Entre autodérision et taquineries à l'encontre des médias, M. Biden, 81 ans, a pris la parole pour railler son rival républicain, 77 ans, expliquant que «l'âge est la seule chose que nous avons en commun».

Colin Jost et Joe Biden ont toutefois adopté un ton plus grave en abordant la question du climat politique aux Etats-Unis. La rhétorique de Donald Trump constitue un danger selon le président américain, en particulier après l'assaut du Capitole en 2021, et «les enjeux ne pourraient être plus élevés», d'après lui.

- Manifestation pro-palestinienne  -

«L'élection de 2024 bat son plein et oui l'âge est un sujet», a déclaré M. Biden avant de lancer: «Je suis un adulte qui se présente contre un enfant de six ans».

Loin des rires de l'assistance parcourant la salle, une manifestation s'est déroulée devant l'hôtel, d'où, depuis une fenêtre du dernier étage, des protestataires ont suspendu un drapeau palestinien de plusieurs mètres de long. D'autres étaient rassemblés en contrebas, au niveau de la chaussée, tenant des pancartes ou des mégaphones.

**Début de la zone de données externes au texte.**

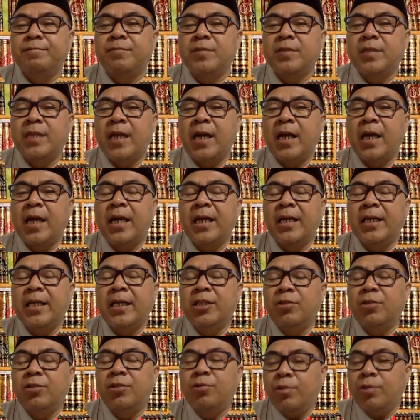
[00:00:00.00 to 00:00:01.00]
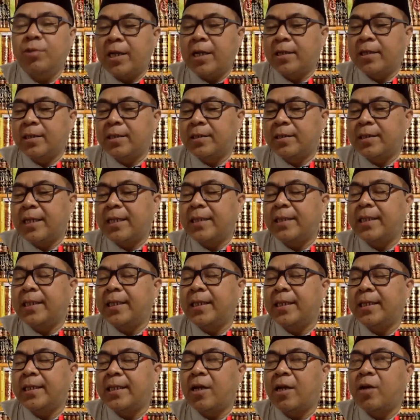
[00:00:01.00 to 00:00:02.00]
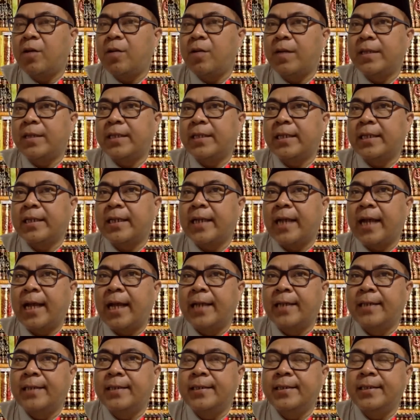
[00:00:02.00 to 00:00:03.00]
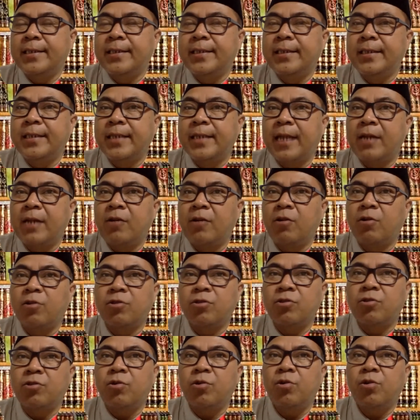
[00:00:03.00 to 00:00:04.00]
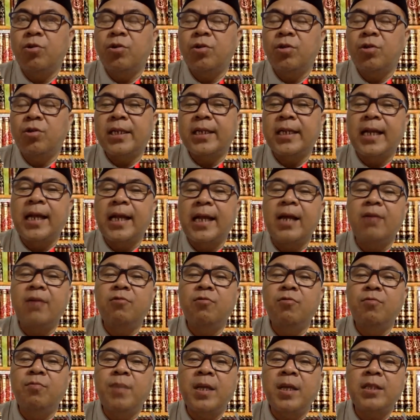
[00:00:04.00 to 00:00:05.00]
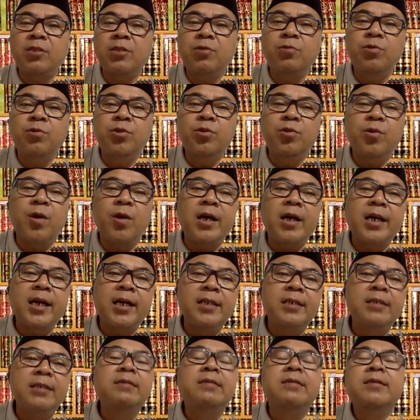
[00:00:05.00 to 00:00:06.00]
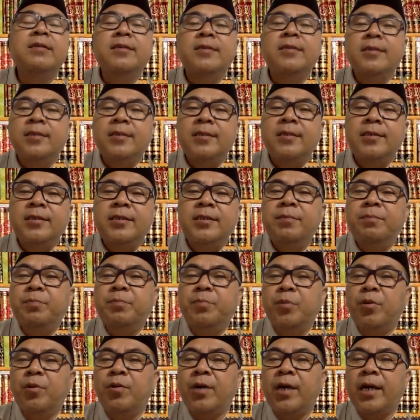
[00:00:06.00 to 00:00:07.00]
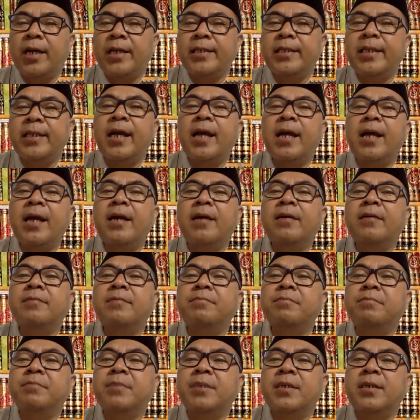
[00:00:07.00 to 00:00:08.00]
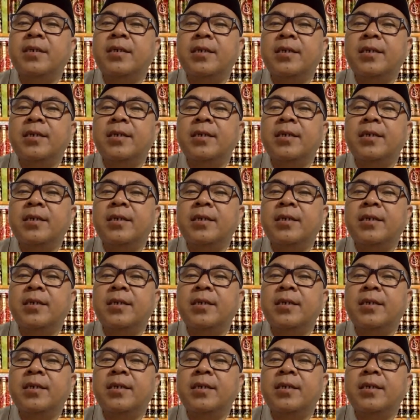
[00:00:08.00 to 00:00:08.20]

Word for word: Nah, itu yang nanti kita khawatirkan, sindiran Rasul, kelak umatku itu akan sibuk hanya me,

Le dîner de gala s'est tenu alors que le mouvement de protestation contre la guerre à Gaza se généralise dans les campus américains, avec des arrestations par centaines et le déploiement de policiers anti-émeute.

Un des groupes qui ont organisé la manifestation devant l'hôtel Hilton, Code Pink, a dit vouloir «arrêter» le dîner pour protester contre «la complicité du gouvernement Biden dans le ciblage et le meurtre de journalistes palestiniens par l'armée israélienne», précisant que cette action serait «non violente».

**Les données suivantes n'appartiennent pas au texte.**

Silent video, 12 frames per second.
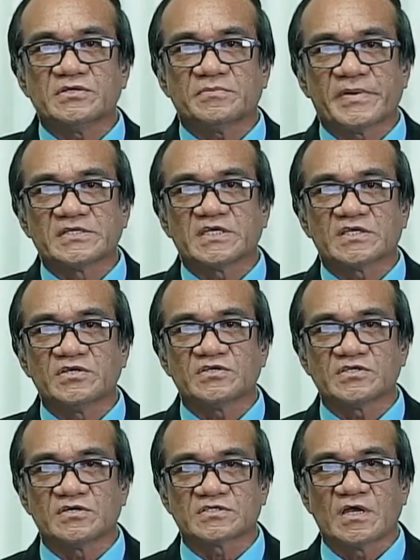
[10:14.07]

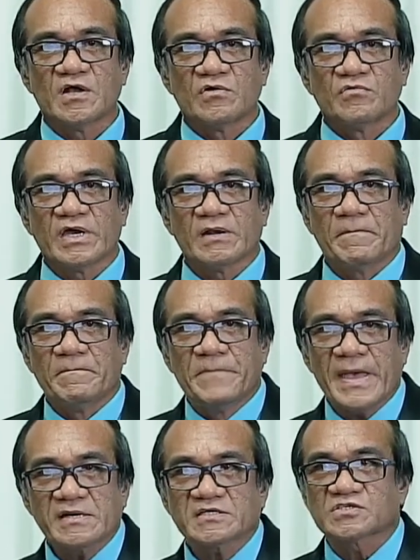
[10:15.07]
persecutions will
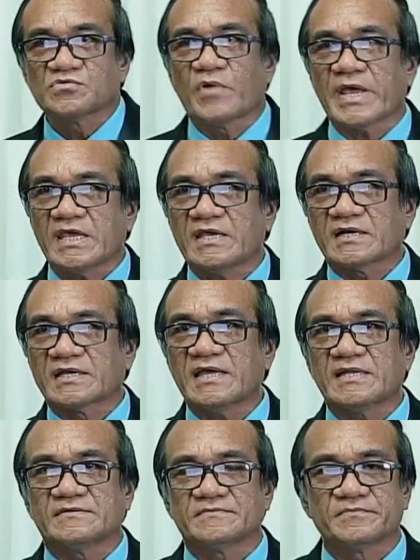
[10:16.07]
bear sway again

Depuis des mois maintenant, à chaque fois que le président américain se déplace, des manifestants se rassemblent pour protester contre le soutien à Israël de celui qu'ils appellent «Joe le génocidaire», et pour réclamer un arrêt des hostilités à Gaza.

Plusieurs journalistes palestiniens avaient appelé dans une lettre ouverte leurs confrères américains à boycotter cet événement très couru, point d'orgue de tout un week-end de réceptions mondaines.

«Vous avez une responsabilité particulière de dire leur vérité aux puissants et de soutenir l'intégrité journalistique. Il est inacceptable de rester silencieux, par peur ou pour des raisons de carrière, lorsque des journalistes à Gaza continuent d'être détenus, torturés, et tués parce qu'ils font leur métier», ont écrit une vingtaine de journalistes palestiniens.

Selon le Comité pour la protection des journalistes (CPJ), une association établie à New York, au moins 97 journalistes ont été tués depuis le début de la guerre le 7 octobre entre Israël et le Hamas, dont 92 Palestiniens. Au moins 16 autres ont été blessés.

Le dîner était organisé par l'association des correspondants à la Maison Blanche. Cet événement annuel donne aussi lieu à une remise de prix et à une distribution de bourses à des étudiants en journalisme.

L'an dernier, 2.600 invités avaient assisté à l'événement.